While at Belmont, McAnally traveled to China with a study abroad program, visiting many places including Beijing, Xi’an, Zhengzhou and Dunhuang. Each place produced memories that McAnally says he will never forget and will forever appreciate. “These memories helped fuel the drive to come back,” he said.
McAnally said he owes much of his success to the opportunities Belmont afforded him. “Belmont has given me many experiences and connections. I was able to leave the country and travel the world for the first time because of Belmont. I have found myself in part because of Belmont. Most importantly, I’ve been enabled to further my education because of Belmont,” he said.
Once his teaching contract is over, McAnally hopes to advance his career in psychology, earning a PhD in industrial organizational psychology within the next five to 10 years.

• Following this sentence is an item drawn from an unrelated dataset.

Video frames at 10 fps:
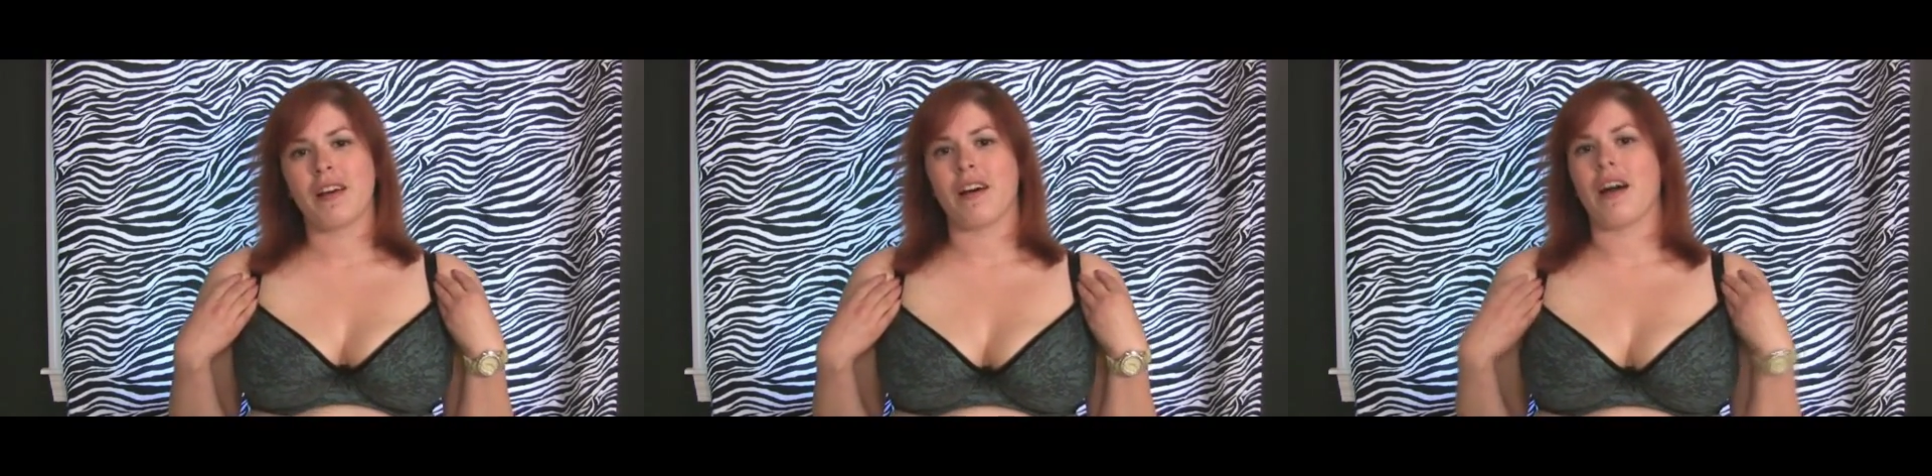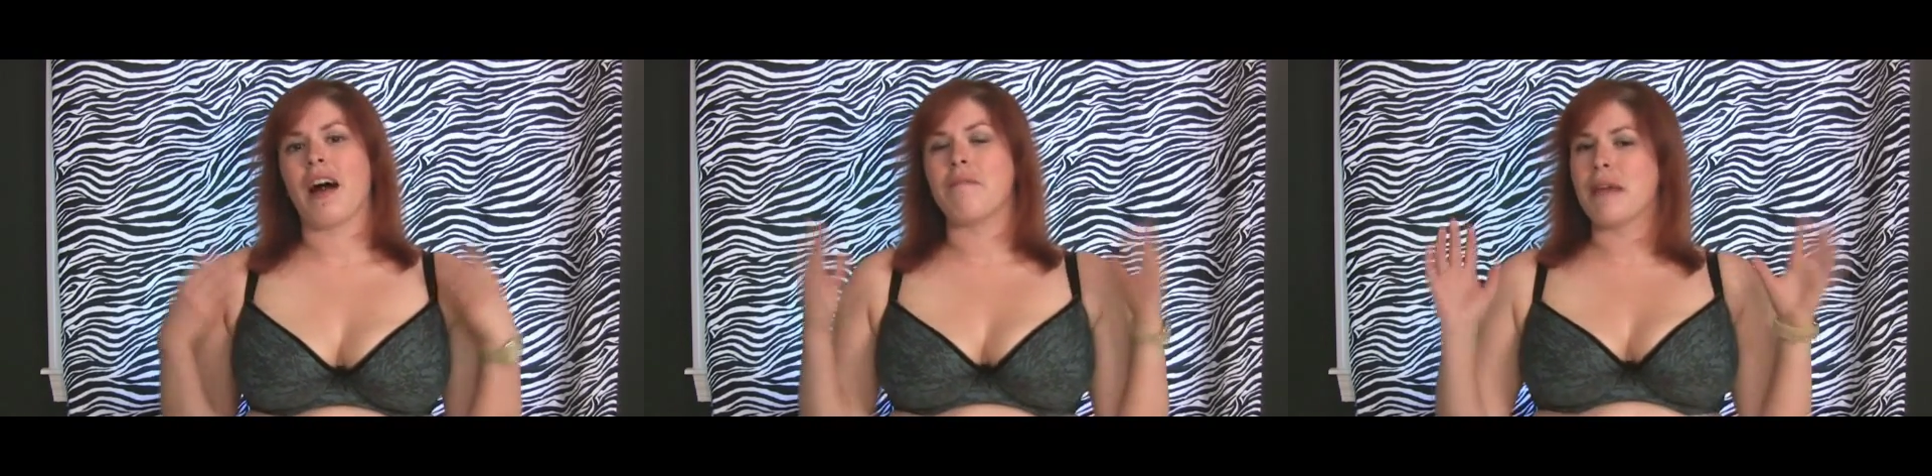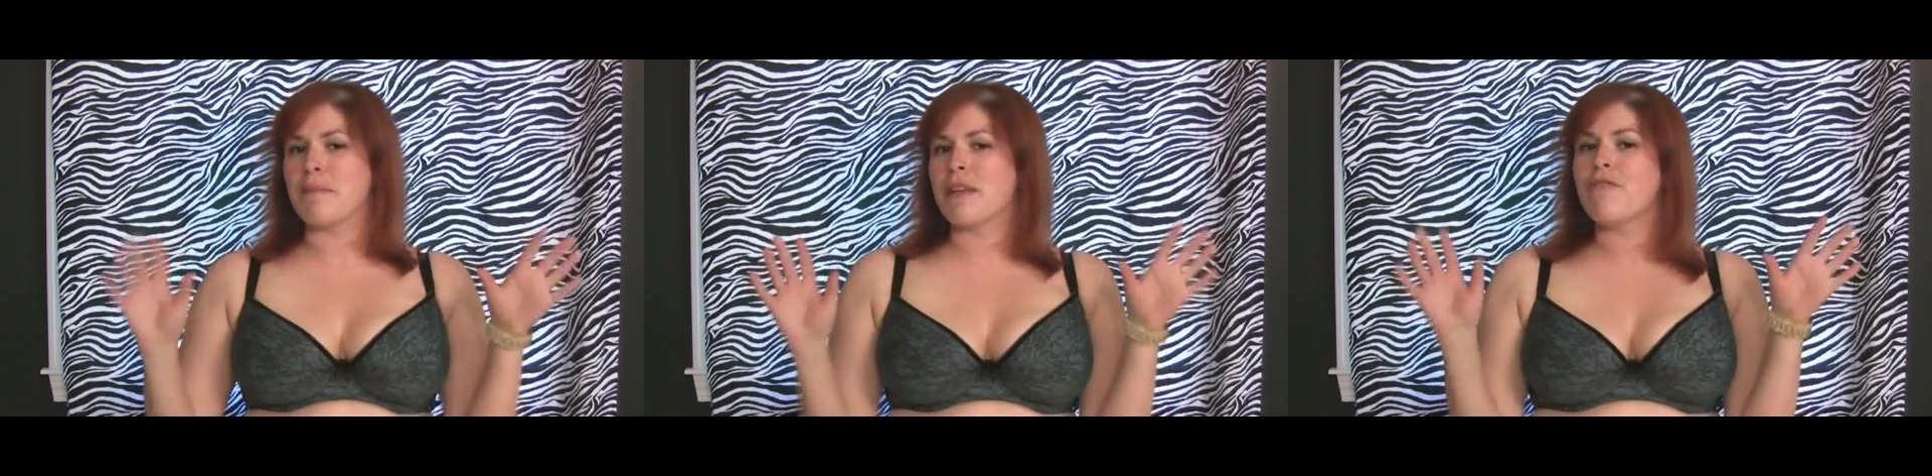I
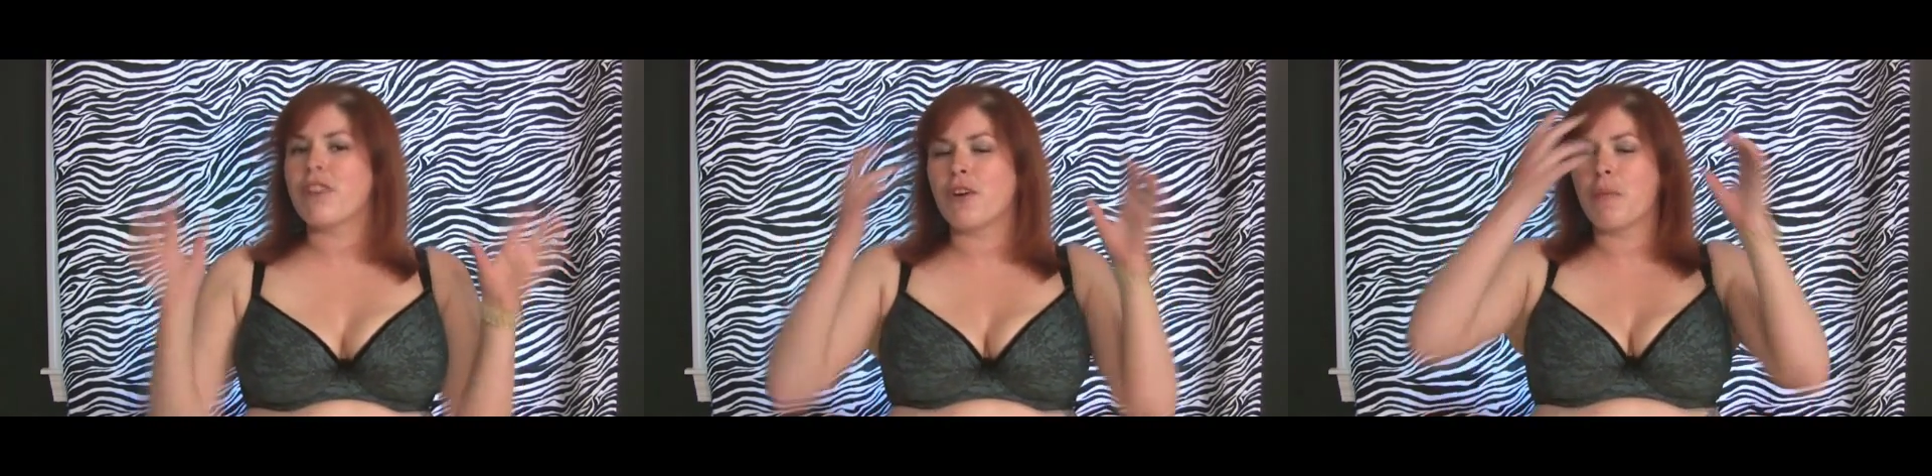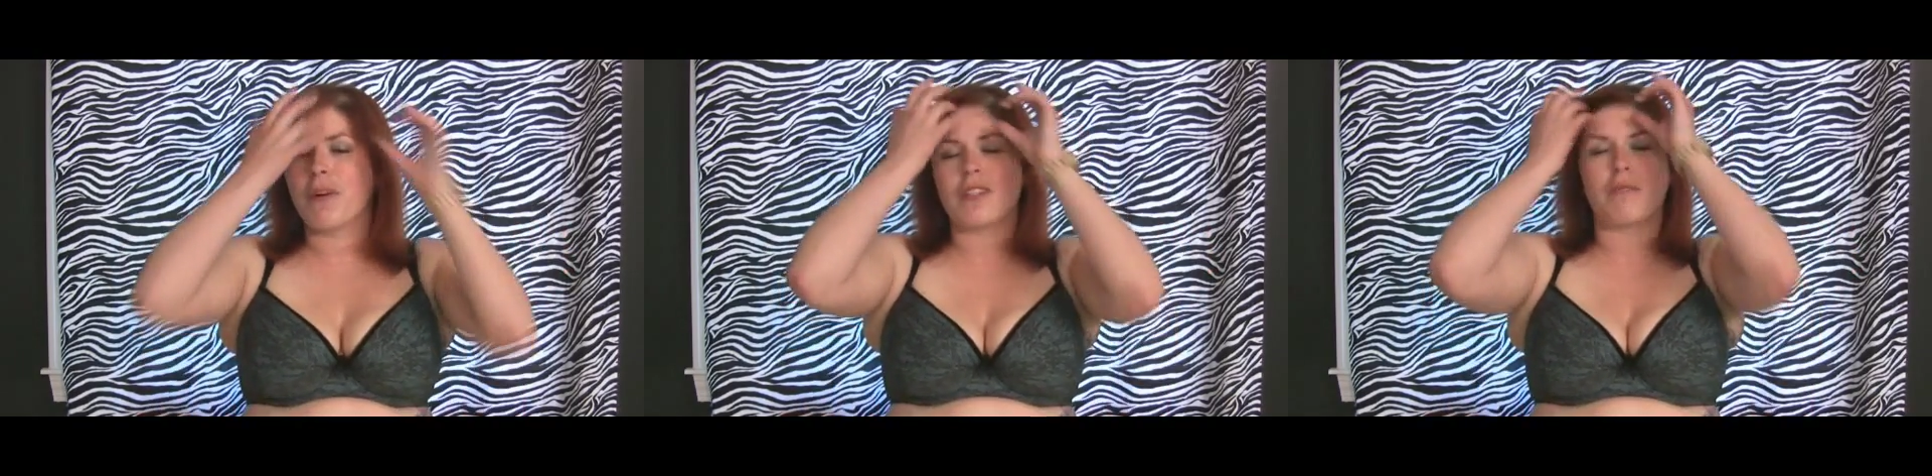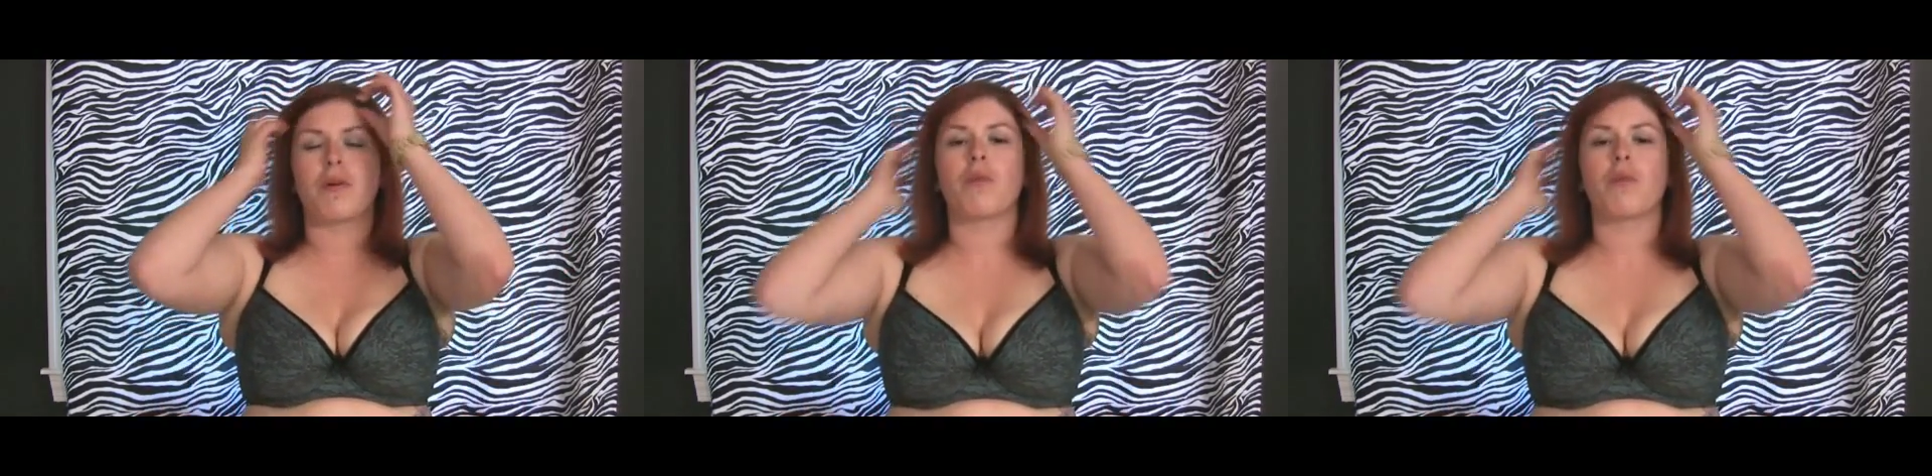may be a fickle person,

And because he has recently developed a passion for traveling, he hopes to work in the field on an international stage.
Moving to China to teach right after graduation has provided McAnally with a global perspective he would encourage all students to develop. “Do not fear the unknown. Embrace it. One will be able to understand the self and others in a far more metaphysical and humanitarian manner. We are not alone in this world. Take risks. Make mistakes. Learn from them,” he said. “This is why I think my story should be told. I come from an impoverished and broken home. If I can follow my dreams and make rational decisions to get there, I know everybody else can, too. Find a way to be granted the opportunity. You are in control of your life.”